MARINE OSTRACODES FROM THE LATEST PLEISTOCENE OF CENTRAL MAINE: EVIDENCE FOR PALEOSALINITY AND PALEOBATHYMETRY IN THE WANING PHASES OF MARINE EMERGENCE


KLINE, Jamie E., Department of Geology, Colby College, 5800 Mayflower Hill, Waterville, ME 04901-8858 and NELSON, Robert E., Dept. of Geology, Colby College, 5804 Mayflower Hill, Waterville, ME 04901-8858, jekline@colby.edu

Samples were taken from each of four diffusely fossiliferous pockets within the upper 6.5 m of shelly marine Presumpscot Formation silts in an abandoned gravel pit in Norridgewock, Maine, at approximately 44o43.1'N, 69o48.9'W. Separate small samples were taken for ostracode and foraminiferal analyses, and large bulk samples were collected for molluscan faunal study and radiocarbon age determination. Though results from the 14C samples are pending, past experience indicates they will likely yield ages of 12,300-12,500 14C years b.p. This presents initial results of the study of the marine ostracodes. Four to seven species of ostracodes were identified in each of the samples. The most abundant species was Heterocyprideis sorbyana, comprising 40-80% of the total fauna in each sample, while remaining fauna included Cytheropteron spp. (particularly juveniles), Finmarchinella spp., and Cytheromorpha sp. A (of Mcdougall et al.). The high abundance and consistent distribution of Heterocyprideis sorbyana throughout the samples, as well as the presence of Cytheromorpha sp A. in at least one of the samples, are consistent with shallow-water near-shore depositional environments. However, the presence of Cytheropteron spp. and Finmarchinella spp. indicate instead a marine environment of inner to middle neritic water depths, with fairly stable temperature-salinity conditions.

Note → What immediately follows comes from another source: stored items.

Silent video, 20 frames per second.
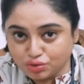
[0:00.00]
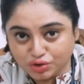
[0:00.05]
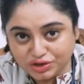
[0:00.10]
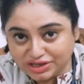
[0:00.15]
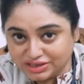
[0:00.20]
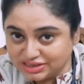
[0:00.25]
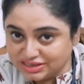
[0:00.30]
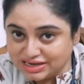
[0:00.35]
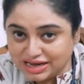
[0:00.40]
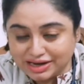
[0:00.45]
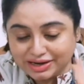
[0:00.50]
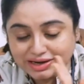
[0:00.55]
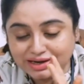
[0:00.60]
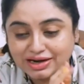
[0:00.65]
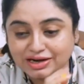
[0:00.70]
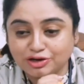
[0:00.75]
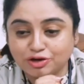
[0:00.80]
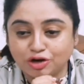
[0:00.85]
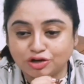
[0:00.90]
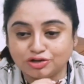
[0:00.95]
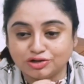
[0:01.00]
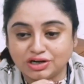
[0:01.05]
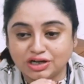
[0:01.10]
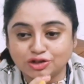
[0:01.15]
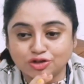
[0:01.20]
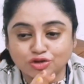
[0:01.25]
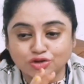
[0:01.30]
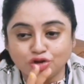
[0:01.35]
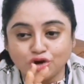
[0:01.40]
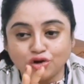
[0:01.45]
অনেকদিন আগেকার ঘটনা
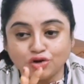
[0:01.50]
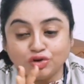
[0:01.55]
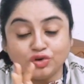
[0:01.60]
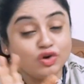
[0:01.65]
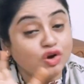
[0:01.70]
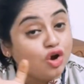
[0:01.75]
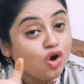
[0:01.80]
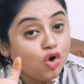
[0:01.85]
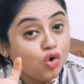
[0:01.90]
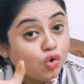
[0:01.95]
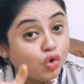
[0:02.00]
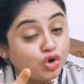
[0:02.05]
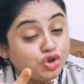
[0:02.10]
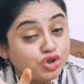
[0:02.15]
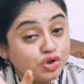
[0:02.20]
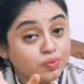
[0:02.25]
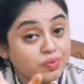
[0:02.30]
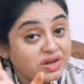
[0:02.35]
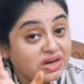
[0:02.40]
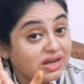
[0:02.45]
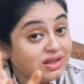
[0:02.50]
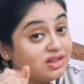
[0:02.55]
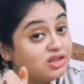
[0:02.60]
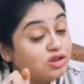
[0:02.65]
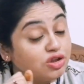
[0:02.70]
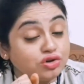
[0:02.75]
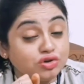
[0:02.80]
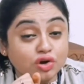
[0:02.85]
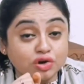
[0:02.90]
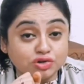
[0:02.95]
তো তখন ওইসব এরিয়াতে
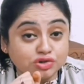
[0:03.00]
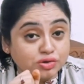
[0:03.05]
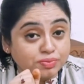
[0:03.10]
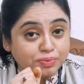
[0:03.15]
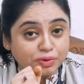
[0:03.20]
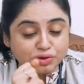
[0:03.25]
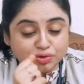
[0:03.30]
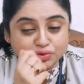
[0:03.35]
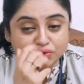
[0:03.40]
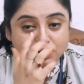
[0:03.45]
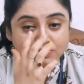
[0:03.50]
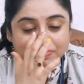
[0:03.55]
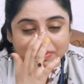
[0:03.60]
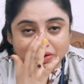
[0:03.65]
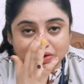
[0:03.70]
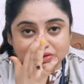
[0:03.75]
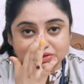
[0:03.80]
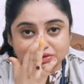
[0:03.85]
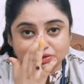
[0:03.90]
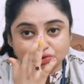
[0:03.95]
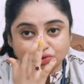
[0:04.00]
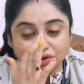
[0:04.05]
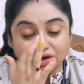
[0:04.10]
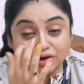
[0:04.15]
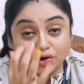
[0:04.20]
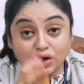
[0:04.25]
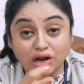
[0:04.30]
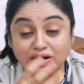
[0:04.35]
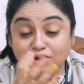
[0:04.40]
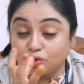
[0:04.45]
তো ডক্টর পট করে পাওয়া যেত না
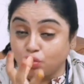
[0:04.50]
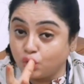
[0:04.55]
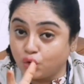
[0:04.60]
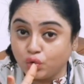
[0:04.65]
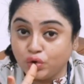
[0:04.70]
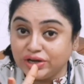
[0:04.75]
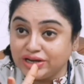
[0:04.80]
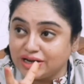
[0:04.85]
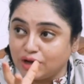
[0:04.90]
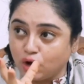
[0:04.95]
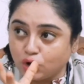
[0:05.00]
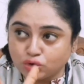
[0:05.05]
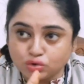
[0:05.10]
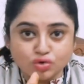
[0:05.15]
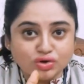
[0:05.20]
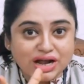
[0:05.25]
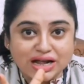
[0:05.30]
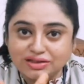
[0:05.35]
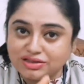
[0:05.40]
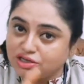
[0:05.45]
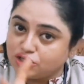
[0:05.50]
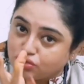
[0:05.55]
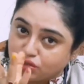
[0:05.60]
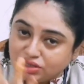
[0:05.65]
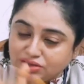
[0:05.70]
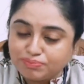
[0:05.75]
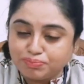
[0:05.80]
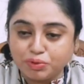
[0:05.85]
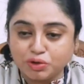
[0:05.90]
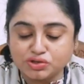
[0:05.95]
আর ওই অত রাত্রে তো
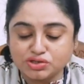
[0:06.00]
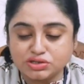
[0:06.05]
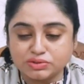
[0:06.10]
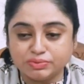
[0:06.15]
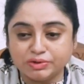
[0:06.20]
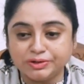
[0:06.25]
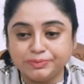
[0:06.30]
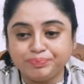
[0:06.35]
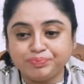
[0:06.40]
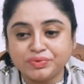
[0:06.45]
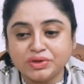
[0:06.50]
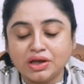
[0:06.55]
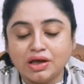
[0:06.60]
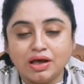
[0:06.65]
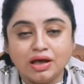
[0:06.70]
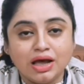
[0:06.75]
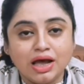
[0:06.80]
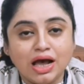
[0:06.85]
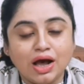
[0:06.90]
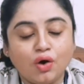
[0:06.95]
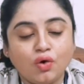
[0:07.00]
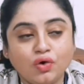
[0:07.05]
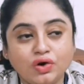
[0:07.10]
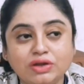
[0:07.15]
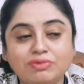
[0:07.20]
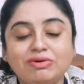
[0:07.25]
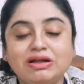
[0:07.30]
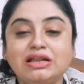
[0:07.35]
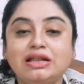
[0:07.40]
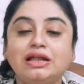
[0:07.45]
ইম্পসিবল
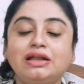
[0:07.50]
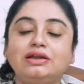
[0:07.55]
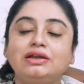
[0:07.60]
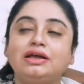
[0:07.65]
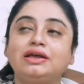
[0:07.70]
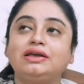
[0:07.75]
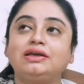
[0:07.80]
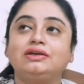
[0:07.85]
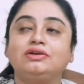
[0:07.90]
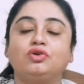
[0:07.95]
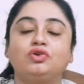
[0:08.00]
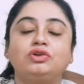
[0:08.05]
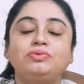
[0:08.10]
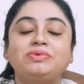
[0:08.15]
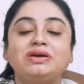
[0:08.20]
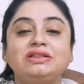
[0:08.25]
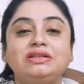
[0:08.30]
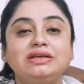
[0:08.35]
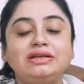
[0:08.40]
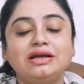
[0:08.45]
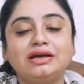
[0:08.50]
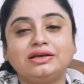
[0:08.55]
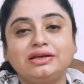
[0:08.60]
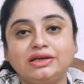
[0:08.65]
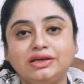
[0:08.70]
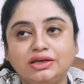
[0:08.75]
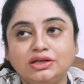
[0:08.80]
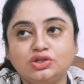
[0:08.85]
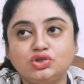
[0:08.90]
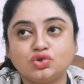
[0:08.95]
অনিমাদার নাকি অনিমাদি
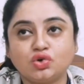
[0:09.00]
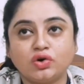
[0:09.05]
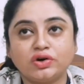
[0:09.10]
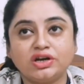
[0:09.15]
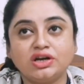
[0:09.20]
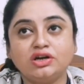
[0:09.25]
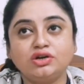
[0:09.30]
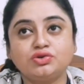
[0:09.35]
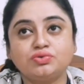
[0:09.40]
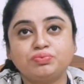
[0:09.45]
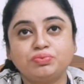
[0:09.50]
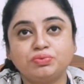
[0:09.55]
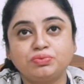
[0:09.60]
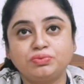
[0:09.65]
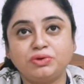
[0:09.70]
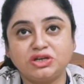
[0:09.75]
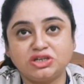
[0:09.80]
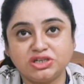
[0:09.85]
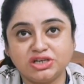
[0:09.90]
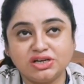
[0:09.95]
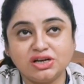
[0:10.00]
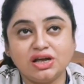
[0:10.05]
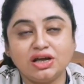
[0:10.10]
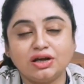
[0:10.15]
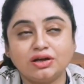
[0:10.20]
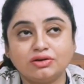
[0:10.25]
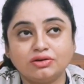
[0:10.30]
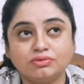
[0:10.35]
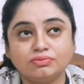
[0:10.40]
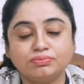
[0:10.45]
নাকি জ্বরের বেশে না
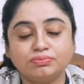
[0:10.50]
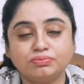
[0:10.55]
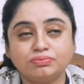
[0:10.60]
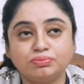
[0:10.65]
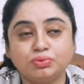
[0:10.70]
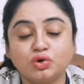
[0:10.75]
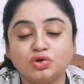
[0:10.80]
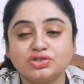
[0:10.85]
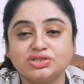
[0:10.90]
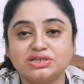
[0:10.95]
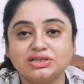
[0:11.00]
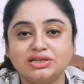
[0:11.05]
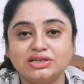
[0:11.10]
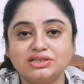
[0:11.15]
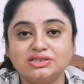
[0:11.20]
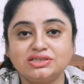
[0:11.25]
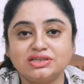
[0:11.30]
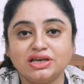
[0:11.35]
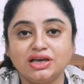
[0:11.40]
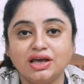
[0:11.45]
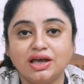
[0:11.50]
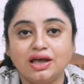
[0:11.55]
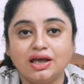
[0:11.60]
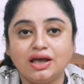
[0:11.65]
বকছিলেন যে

Collectively, this suggests an estuarine environment, exhibiting seasonally reduced salinity conditions and frigid to sub-frigid water temperatures. The abundance of juvenile Cytheropteron is consistent, because sudden freshwater influx in warmer months would reduce salinities such that it was no longer suitable for their survival. On the other hand, the euryhaline, eurythermal, and eurytopo Heterocyprideis sorbyana would have tolerated these seasonal changes, consistent with the abundance of mature specimens seen in all samples. The presence of Finmarchinella curvicosta may mark the onset of a return to modern conditions following deglaciation, as the influence of glacial meltwater influx gradually decreased and salinities, temperatures and depths fluctuated less on a seasonal basis.